▸ **Exercise**: Take the entries below and reproduce exactly the portion that begins at the line containing "[4.00-5.00s]" and ends at the line containing "Transcript: a in", keeping both ends, dropping pictures, and adding nothing else.

---------- Data for analysis ----------

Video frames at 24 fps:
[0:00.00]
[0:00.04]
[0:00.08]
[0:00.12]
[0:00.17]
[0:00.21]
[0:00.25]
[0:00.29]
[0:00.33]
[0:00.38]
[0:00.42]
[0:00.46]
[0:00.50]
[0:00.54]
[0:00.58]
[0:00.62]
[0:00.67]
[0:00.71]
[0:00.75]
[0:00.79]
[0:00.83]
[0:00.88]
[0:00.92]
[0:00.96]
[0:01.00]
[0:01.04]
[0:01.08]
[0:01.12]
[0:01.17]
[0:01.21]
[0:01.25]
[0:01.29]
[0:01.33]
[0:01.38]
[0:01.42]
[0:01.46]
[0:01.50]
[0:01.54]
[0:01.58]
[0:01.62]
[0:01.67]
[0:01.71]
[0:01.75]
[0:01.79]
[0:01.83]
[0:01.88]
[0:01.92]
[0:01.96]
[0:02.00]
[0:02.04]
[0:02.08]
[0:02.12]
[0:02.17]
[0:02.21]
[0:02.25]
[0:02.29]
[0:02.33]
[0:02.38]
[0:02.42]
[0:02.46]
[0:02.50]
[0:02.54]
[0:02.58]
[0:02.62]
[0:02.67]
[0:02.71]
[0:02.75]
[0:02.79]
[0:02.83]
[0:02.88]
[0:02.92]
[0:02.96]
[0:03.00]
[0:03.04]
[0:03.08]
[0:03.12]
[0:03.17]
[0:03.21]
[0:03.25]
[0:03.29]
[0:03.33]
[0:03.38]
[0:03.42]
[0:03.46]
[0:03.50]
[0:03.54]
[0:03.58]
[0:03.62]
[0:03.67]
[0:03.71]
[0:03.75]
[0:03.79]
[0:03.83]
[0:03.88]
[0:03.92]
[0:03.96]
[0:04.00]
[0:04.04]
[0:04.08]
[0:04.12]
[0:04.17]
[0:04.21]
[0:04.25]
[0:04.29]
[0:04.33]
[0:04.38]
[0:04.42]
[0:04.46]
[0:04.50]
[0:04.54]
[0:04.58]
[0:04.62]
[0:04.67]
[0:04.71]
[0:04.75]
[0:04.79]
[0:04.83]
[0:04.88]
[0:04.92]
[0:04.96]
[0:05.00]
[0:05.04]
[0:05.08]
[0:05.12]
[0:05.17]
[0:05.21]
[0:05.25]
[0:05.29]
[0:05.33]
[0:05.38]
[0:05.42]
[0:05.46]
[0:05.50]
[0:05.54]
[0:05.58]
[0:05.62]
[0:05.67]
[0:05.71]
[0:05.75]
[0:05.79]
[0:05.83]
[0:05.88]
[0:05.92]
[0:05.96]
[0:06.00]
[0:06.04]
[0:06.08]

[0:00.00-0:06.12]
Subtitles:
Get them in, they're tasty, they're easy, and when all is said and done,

----------
---------- Data for analysis ----------

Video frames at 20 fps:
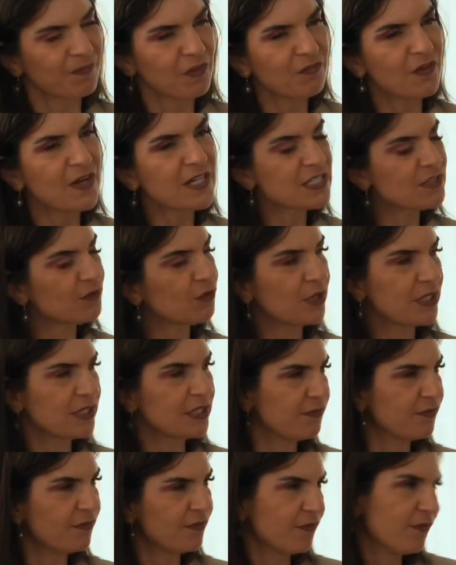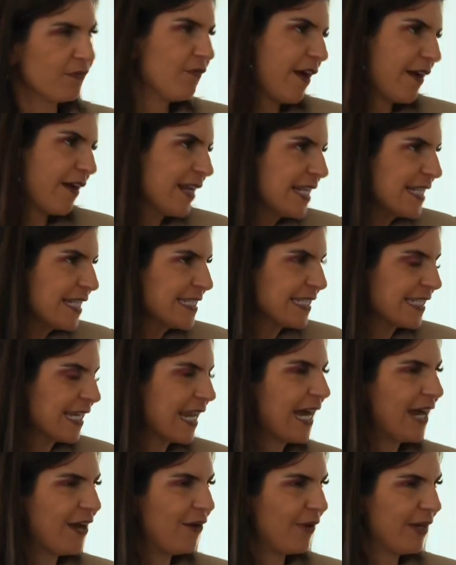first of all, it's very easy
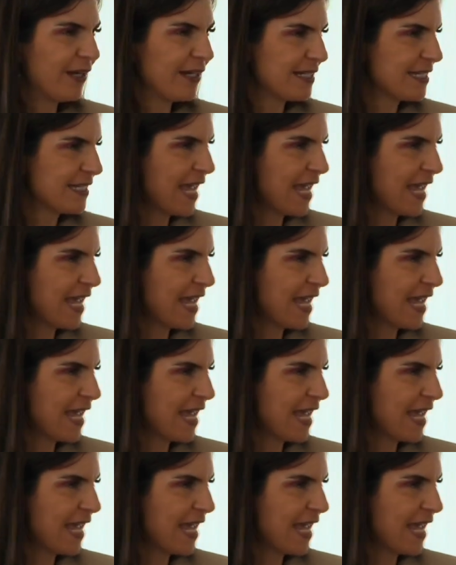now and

----------
---------- Data for analysis ----------

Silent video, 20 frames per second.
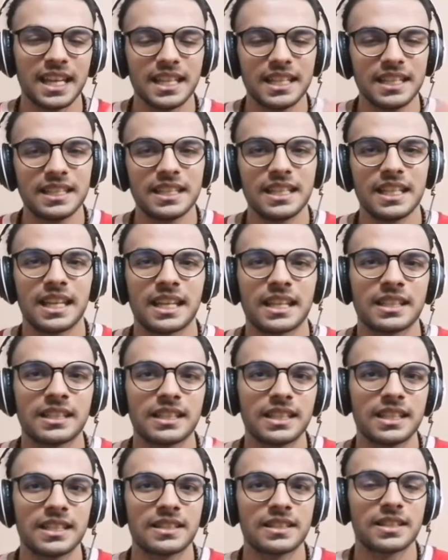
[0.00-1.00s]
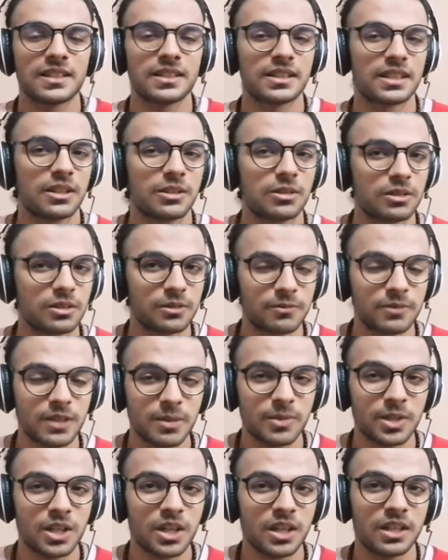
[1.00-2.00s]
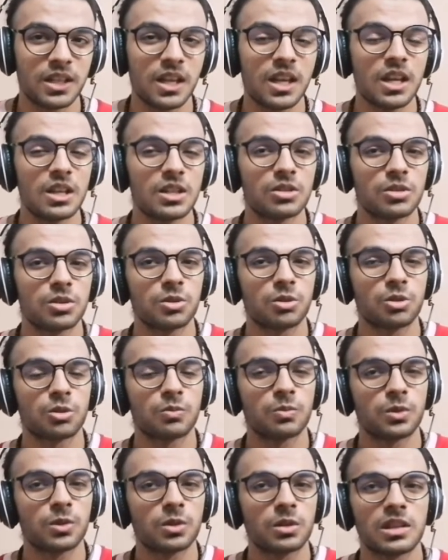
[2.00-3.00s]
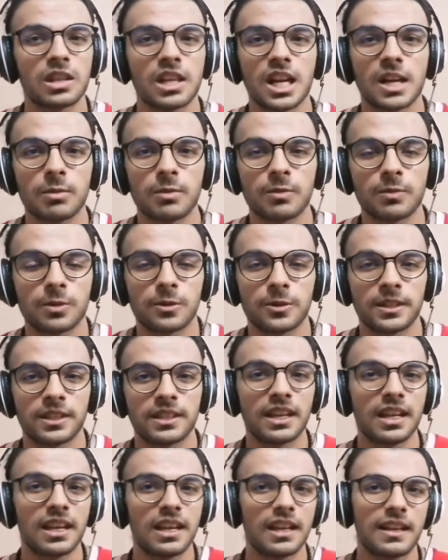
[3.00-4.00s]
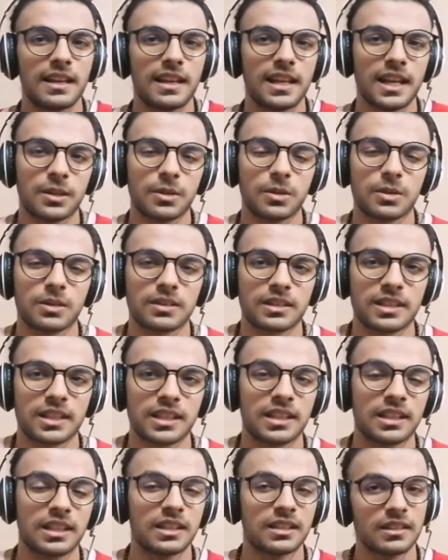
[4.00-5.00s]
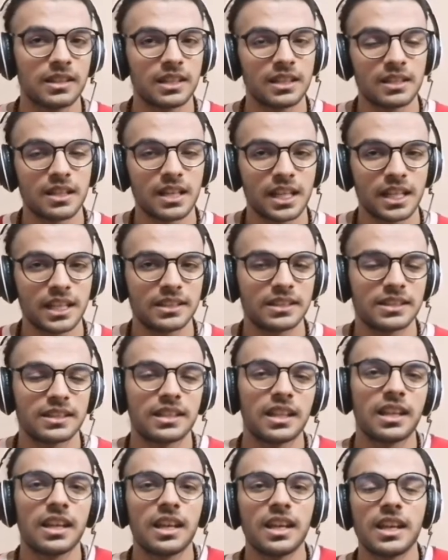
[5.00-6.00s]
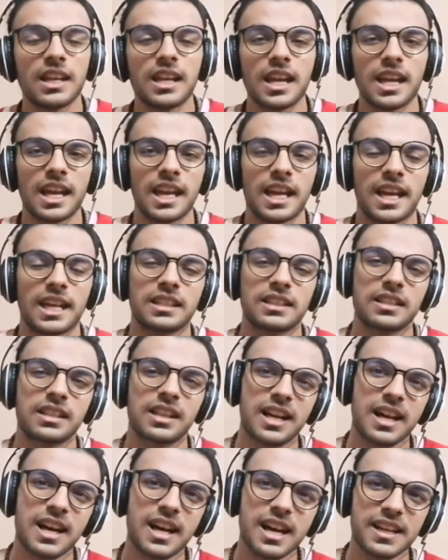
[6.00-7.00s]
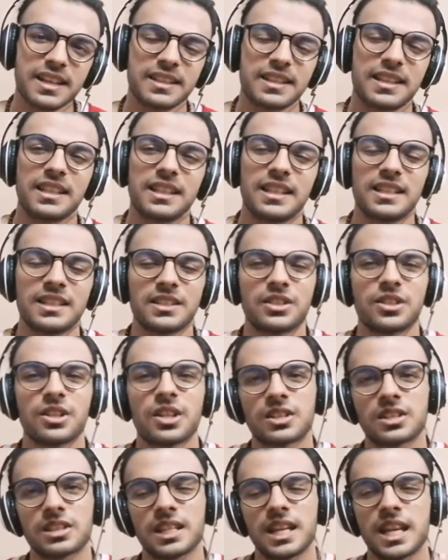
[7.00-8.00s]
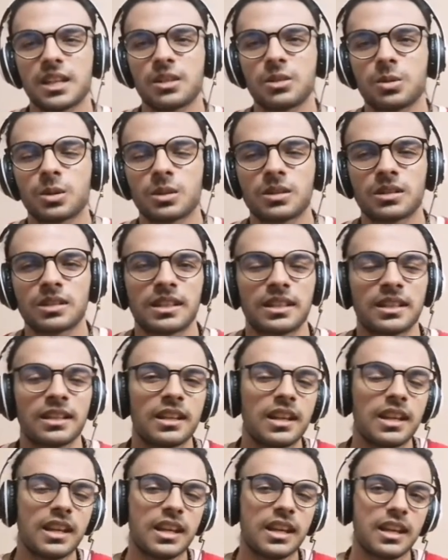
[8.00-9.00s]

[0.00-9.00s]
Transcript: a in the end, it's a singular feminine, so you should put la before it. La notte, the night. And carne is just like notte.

----------

▸ **Task answer**:
[4.00-5.00s]
[5.00-6.00s]
[6.00-7.00s]
[7.00-8.00s]
[8.00-9.00s]

[0.00-9.00s]
Transcript: a in the end, it's a singular feminine, so you should put la before it. La notte, the night. And carne is just like notte.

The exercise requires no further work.